Log out & log back in

Open dolphin
go to smb://james@nas/Music
dolphin displays the files in that share.  I can read only (assume using anonymous access)
**I expected to be challenged for james's password here, but was not.**

Edit share on server to turn off anonymous access. Restart smb service.
Log out & log in on client:


Open dolphin
go to smb://nas/Music
dolphin prompts for username & password
I supply user **james**, password ***
Dolphin lists the files on the share.  I can read & write & delete files.
Also, address in dolphin changes to smb://james@nas/Music/
Close dolphin

Log out & log back in

Open dolphin
go to smb://nas/Music
dolphin prompts for username & password
I supply user **danni**, password ***
Dolphin lists the files on the share.  I can read & write & delete files, including the one that was created with user james above.
Address in dolphin changes to smb://danni@nas/Music/

I guess I need to know how to force dolphin to connect using a username & password even though the share does allow anonymous access as well.
How might I go about supplying a username & password to dolphin?
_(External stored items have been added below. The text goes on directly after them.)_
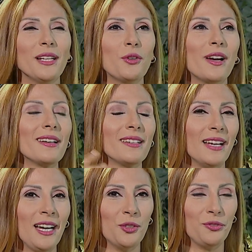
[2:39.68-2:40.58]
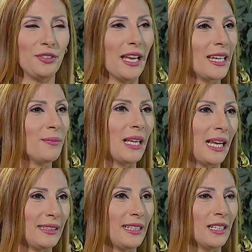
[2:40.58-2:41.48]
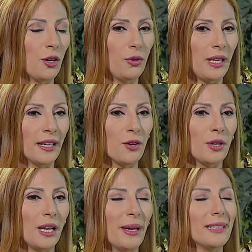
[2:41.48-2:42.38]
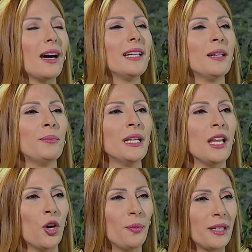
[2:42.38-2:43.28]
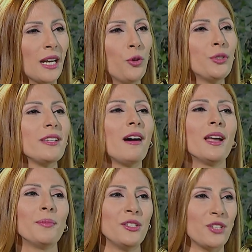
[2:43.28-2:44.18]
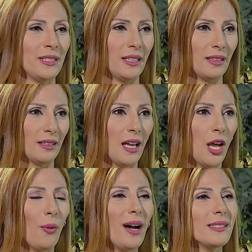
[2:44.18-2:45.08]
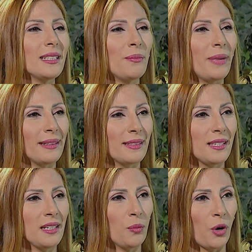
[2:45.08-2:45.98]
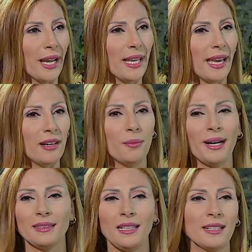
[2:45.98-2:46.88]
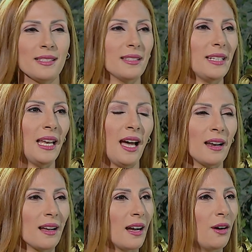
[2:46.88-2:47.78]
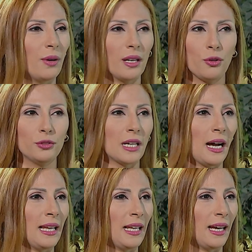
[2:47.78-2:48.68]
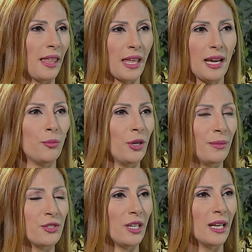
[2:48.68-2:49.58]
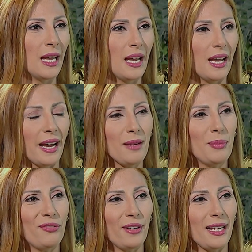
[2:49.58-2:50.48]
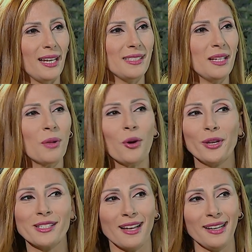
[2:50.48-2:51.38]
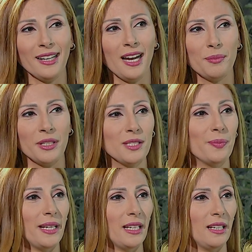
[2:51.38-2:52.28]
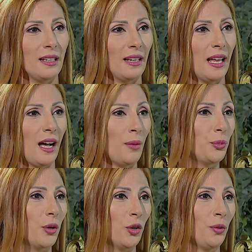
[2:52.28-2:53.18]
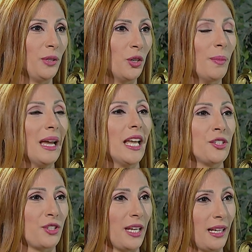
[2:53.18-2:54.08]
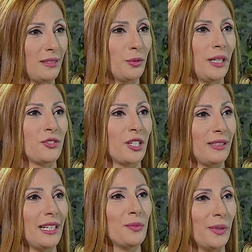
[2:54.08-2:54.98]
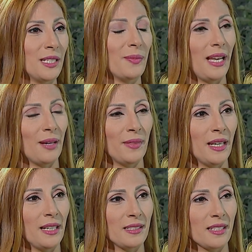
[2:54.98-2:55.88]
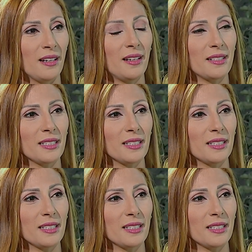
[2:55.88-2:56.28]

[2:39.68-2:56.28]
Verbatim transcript: نكرر نحن في أيامنا العادية نقول أنه كلما يتقدم بنا العمر نعود صغار من جديد وخاصة بعد سن معين وبعد لا نستطيع الحركة والقدرة على الذهاب والمجيء هل بالفعل هذه المقولة صحيحة بالنسبة للأب والأم اللي هم الأجداد والجدات بالنسبة للأبناء الصغار؟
smb://james:password/nas/Music does not work either…

Thanks for having a look for me - I appreciate it. I’m not sure what is going wrong, other than I am not accessing the share in the correct way, as from your post above it seems like it should work.

So what if you tried something more simple for nas like below?

[global]
    workgroup = WORKGROUP
    netbios name = nas
    server string = FreeNAS Server
    security = user
**    smb passwd file = /var/etc/private/smbpasswd
    private dir = /var/etc/private**
    guest account = nobody
    map to guest = Bad User
    name resolve order = bcast host lmhosts wins
    preferred master = Auto
    local master = yes
    domain master = No
    time server = yes
    wins support = No
    usershare allow guests = Yes
    usershare max shares = 100
    write raw = yes
    read raw = no

[Music]
    path = /mnt/Data/Music
    veto files = /.snap/.windows/
    writeable = yes
    browseable = yes
    guest ok = yes
    inherit acls = Yes
    use sendfile = yes

Can’t really determine if the two items shown in bold are correct or not. I wonder if you go to the server and try to use the shared folder as a standard user. Can you use it or must you be root to do so? I only ask because I normally make sure a standard user on the PC with the share can access the share and not be required to be root. So, just a couple of things to look at.

Thank You,

Hi,

I used your config above - I left a few other bits in, specifically I left in the “vfs objects = zfsacl” on the share, and I left out the part about “usershare” from Global.
Reason being, this is a freenas box running bsd and the share is located on a zfs filesystem. I thought it best to leave the zfs part in :slight_smile:

Anyway, did that & restarted smb service.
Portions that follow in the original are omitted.